** RECORDS TO PROCESS follows **

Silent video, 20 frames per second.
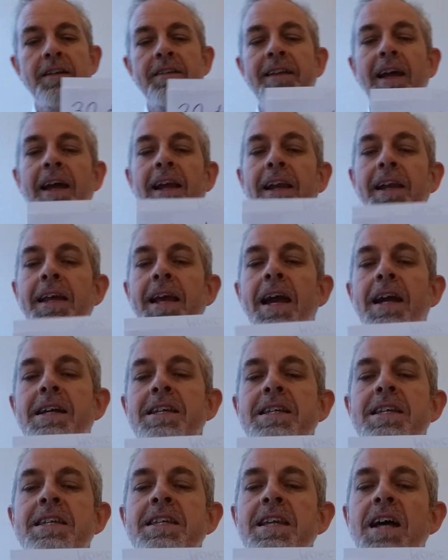Daily
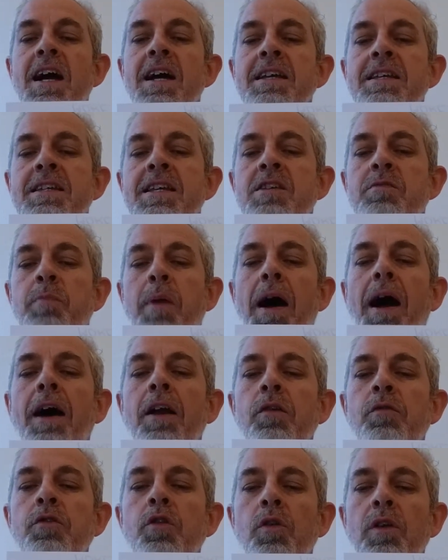exercises,
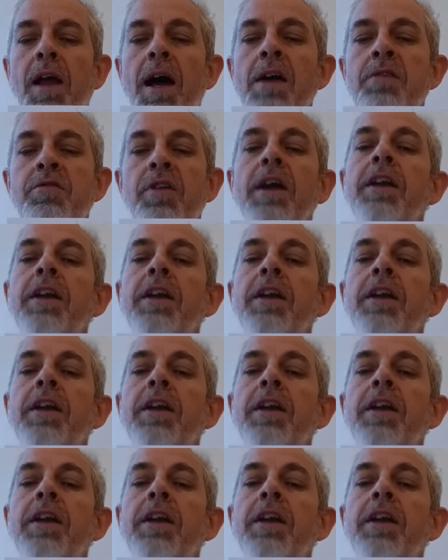part of your life.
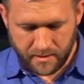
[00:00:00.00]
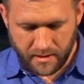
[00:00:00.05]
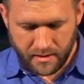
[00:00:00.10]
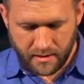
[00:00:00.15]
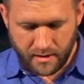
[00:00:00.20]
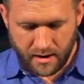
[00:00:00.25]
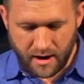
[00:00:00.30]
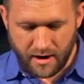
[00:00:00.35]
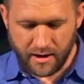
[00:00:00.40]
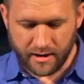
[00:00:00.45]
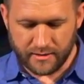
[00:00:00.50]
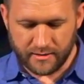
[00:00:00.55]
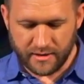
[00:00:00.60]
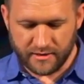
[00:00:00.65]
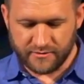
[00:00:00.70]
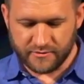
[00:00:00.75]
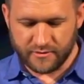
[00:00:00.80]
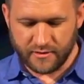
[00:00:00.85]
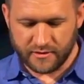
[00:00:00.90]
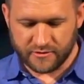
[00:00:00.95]
All right,
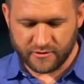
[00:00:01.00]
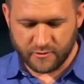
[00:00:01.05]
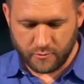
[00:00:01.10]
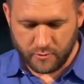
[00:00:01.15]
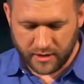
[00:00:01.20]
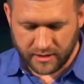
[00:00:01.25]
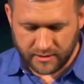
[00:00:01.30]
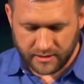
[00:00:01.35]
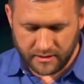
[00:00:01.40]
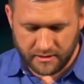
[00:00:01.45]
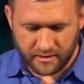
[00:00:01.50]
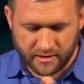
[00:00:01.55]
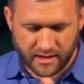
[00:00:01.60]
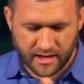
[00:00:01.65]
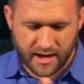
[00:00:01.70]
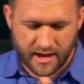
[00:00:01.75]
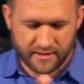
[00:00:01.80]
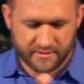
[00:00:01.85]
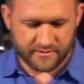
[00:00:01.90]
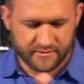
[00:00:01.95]
let's, let's quickly look
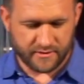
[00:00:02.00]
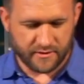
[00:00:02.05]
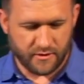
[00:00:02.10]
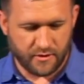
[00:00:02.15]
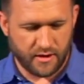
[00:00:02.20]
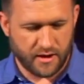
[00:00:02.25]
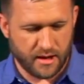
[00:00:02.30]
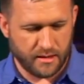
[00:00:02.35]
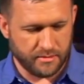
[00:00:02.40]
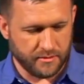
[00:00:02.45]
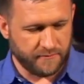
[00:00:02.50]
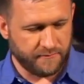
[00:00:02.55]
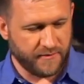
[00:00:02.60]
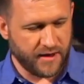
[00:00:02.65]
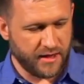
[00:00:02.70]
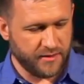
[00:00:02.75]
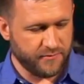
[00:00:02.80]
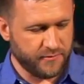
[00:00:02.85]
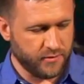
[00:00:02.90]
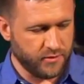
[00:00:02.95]
at um, the
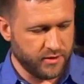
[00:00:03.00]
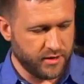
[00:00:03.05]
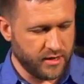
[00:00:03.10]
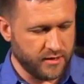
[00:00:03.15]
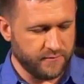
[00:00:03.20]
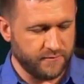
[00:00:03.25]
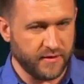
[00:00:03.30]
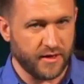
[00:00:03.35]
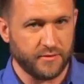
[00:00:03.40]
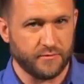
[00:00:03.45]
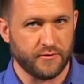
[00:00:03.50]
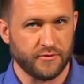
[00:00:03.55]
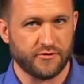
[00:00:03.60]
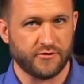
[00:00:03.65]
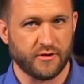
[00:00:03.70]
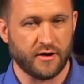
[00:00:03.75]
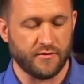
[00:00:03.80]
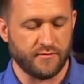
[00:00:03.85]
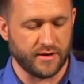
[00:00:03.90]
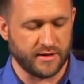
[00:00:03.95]
faithful and unfaithful
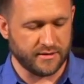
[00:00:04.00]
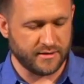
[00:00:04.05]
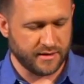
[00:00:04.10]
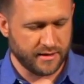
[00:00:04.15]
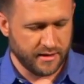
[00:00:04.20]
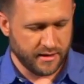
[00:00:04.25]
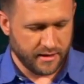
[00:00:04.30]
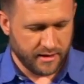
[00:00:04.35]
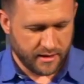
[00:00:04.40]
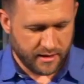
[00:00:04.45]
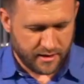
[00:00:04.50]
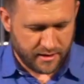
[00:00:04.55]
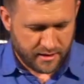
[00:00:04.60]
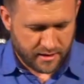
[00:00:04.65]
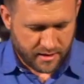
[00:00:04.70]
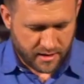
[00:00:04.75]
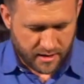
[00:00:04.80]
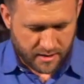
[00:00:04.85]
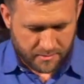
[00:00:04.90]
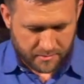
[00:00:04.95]
servant,
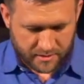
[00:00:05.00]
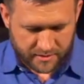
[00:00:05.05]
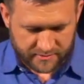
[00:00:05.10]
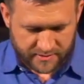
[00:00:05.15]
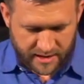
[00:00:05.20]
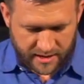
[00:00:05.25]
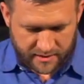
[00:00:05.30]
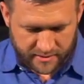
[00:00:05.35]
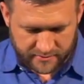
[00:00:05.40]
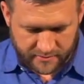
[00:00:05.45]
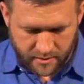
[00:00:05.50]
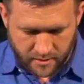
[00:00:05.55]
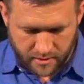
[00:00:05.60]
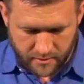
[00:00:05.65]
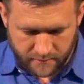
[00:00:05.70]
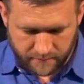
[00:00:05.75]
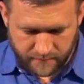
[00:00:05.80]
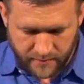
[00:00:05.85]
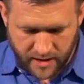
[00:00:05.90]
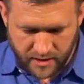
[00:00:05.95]
because uh, that is
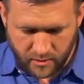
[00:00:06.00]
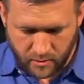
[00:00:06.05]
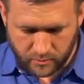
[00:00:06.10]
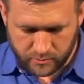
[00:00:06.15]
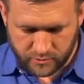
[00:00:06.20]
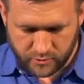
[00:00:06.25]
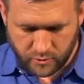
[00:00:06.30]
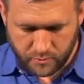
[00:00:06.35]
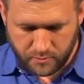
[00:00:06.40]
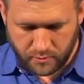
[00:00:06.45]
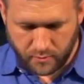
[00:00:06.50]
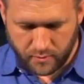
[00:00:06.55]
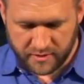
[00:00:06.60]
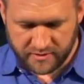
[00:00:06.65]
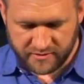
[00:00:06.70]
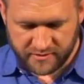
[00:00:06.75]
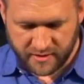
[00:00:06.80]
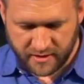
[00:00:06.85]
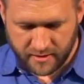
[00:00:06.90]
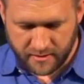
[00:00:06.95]
our final two
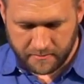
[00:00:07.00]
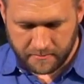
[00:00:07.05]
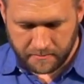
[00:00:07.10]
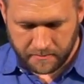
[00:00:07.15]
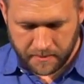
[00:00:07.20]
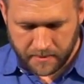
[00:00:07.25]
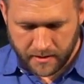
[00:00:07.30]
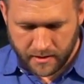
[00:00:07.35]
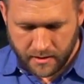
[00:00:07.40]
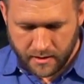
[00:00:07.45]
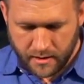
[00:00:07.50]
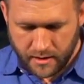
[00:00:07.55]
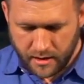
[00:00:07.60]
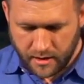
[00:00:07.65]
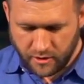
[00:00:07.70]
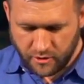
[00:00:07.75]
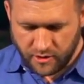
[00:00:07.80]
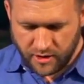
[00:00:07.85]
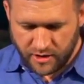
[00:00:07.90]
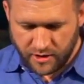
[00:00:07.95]
points here.
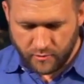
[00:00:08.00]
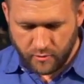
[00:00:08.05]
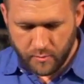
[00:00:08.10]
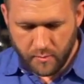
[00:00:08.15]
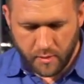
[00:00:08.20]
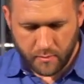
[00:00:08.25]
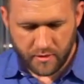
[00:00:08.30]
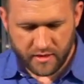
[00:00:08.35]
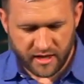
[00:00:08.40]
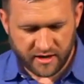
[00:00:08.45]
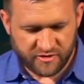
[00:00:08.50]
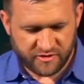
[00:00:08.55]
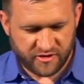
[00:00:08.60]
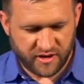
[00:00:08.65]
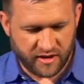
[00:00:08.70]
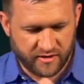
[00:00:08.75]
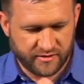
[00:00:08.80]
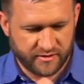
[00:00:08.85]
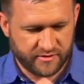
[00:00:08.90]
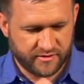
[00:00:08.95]
And you need to remember that
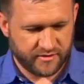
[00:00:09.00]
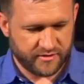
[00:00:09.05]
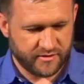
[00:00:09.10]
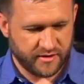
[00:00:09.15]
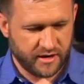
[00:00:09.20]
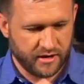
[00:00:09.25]
Jesus is in a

** End of RECORDS TO PROCESS **

§ WHAT YOU HAVE TO DO
Print the material above exactly, skipping its images.

§ RESPONSE TO THE EXERCISE
Silent video, 20 frames per second.
Daily
exercises,
part of your life.
[00:00:00.00]
[00:00:00.05]
[00:00:00.10]
[00:00:00.15]
[00:00:00.20]
[00:00:00.25]
[00:00:00.30]
[00:00:00.35]
[00:00:00.40]
[00:00:00.45]
[00:00:00.50]
[00:00:00.55]
[00:00:00.60]
[00:00:00.65]
[00:00:00.70]
[00:00:00.75]
[00:00:00.80]
[00:00:00.85]
[00:00:00.90]
[00:00:00.95]
All right,
[00:00:01.00]
[00:00:01.05]
[00:00:01.10]
[00:00:01.15]
[00:00:01.20]
[00:00:01.25]
[00:00:01.30]
[00:00:01.35]
[00:00:01.40]
[00:00:01.45]
[00:00:01.50]
[00:00:01.55]
[00:00:01.60]
[00:00:01.65]
[00:00:01.70]
[00:00:01.75]
[00:00:01.80]
[00:00:01.85]
[00:00:01.90]
[00:00:01.95]
let's, let's quickly look
[00:00:02.00]
[00:00:02.05]
[00:00:02.10]
[00:00:02.15]
[00:00:02.20]
[00:00:02.25]
[00:00:02.30]
[00:00:02.35]
[00:00:02.40]
[00:00:02.45]
[00:00:02.50]
[00:00:02.55]
[00:00:02.60]
[00:00:02.65]
[00:00:02.70]
[00:00:02.75]
[00:00:02.80]
[00:00:02.85]
[00:00:02.90]
[00:00:02.95]
at um, the
[00:00:03.00]
[00:00:03.05]
[00:00:03.10]
[00:00:03.15]
[00:00:03.20]
[00:00:03.25]
[00:00:03.30]
[00:00:03.35]
[00:00:03.40]
[00:00:03.45]
[00:00:03.50]
[00:00:03.55]
[00:00:03.60]
[00:00:03.65]
[00:00:03.70]
[00:00:03.75]
[00:00:03.80]
[00:00:03.85]
[00:00:03.90]
[00:00:03.95]
faithful and unfaithful
[00:00:04.00]
[00:00:04.05]
[00:00:04.10]
[00:00:04.15]
[00:00:04.20]
[00:00:04.25]
[00:00:04.30]
[00:00:04.35]
[00:00:04.40]
[00:00:04.45]
[00:00:04.50]
[00:00:04.55]
[00:00:04.60]
[00:00:04.65]
[00:00:04.70]
[00:00:04.75]
[00:00:04.80]
[00:00:04.85]
[00:00:04.90]
[00:00:04.95]
servant,
[00:00:05.00]
[00:00:05.05]
[00:00:05.10]
[00:00:05.15]
[00:00:05.20]
[00:00:05.25]
[00:00:05.30]
[00:00:05.35]
[00:00:05.40]
[00:00:05.45]
[00:00:05.50]
[00:00:05.55]
[00:00:05.60]
[00:00:05.65]
[00:00:05.70]
[00:00:05.75]
[00:00:05.80]
[00:00:05.85]
[00:00:05.90]
[00:00:05.95]
because uh, that is
[00:00:06.00]
[00:00:06.05]
[00:00:06.10]
[00:00:06.15]
[00:00:06.20]
[00:00:06.25]
[00:00:06.30]
[00:00:06.35]
[00:00:06.40]
[00:00:06.45]
[00:00:06.50]
[00:00:06.55]
[00:00:06.60]
[00:00:06.65]
[00:00:06.70]
[00:00:06.75]
[00:00:06.80]
[00:00:06.85]
[00:00:06.90]
[00:00:06.95]
our final two
[00:00:07.00]
[00:00:07.05]
[00:00:07.10]
[00:00:07.15]
[00:00:07.20]
[00:00:07.25]
[00:00:07.30]
[00:00:07.35]
[00:00:07.40]
[00:00:07.45]
[00:00:07.50]
[00:00:07.55]
[00:00:07.60]
[00:00:07.65]
[00:00:07.70]
[00:00:07.75]
[00:00:07.80]
[00:00:07.85]
[00:00:07.90]
[00:00:07.95]
points here.
[00:00:08.00]
[00:00:08.05]
[00:00:08.10]
[00:00:08.15]
[00:00:08.20]
[00:00:08.25]
[00:00:08.30]
[00:00:08.35]
[00:00:08.40]
[00:00:08.45]
[00:00:08.50]
[00:00:08.55]
[00:00:08.60]
[00:00:08.65]
[00:00:08.70]
[00:00:08.75]
[00:00:08.80]
[00:00:08.85]
[00:00:08.90]
[00:00:08.95]
And you need to remember that
[00:00:09.00]
[00:00:09.05]
[00:00:09.10]
[00:00:09.15]
[00:00:09.20]
[00:00:09.25]
Jesus is in a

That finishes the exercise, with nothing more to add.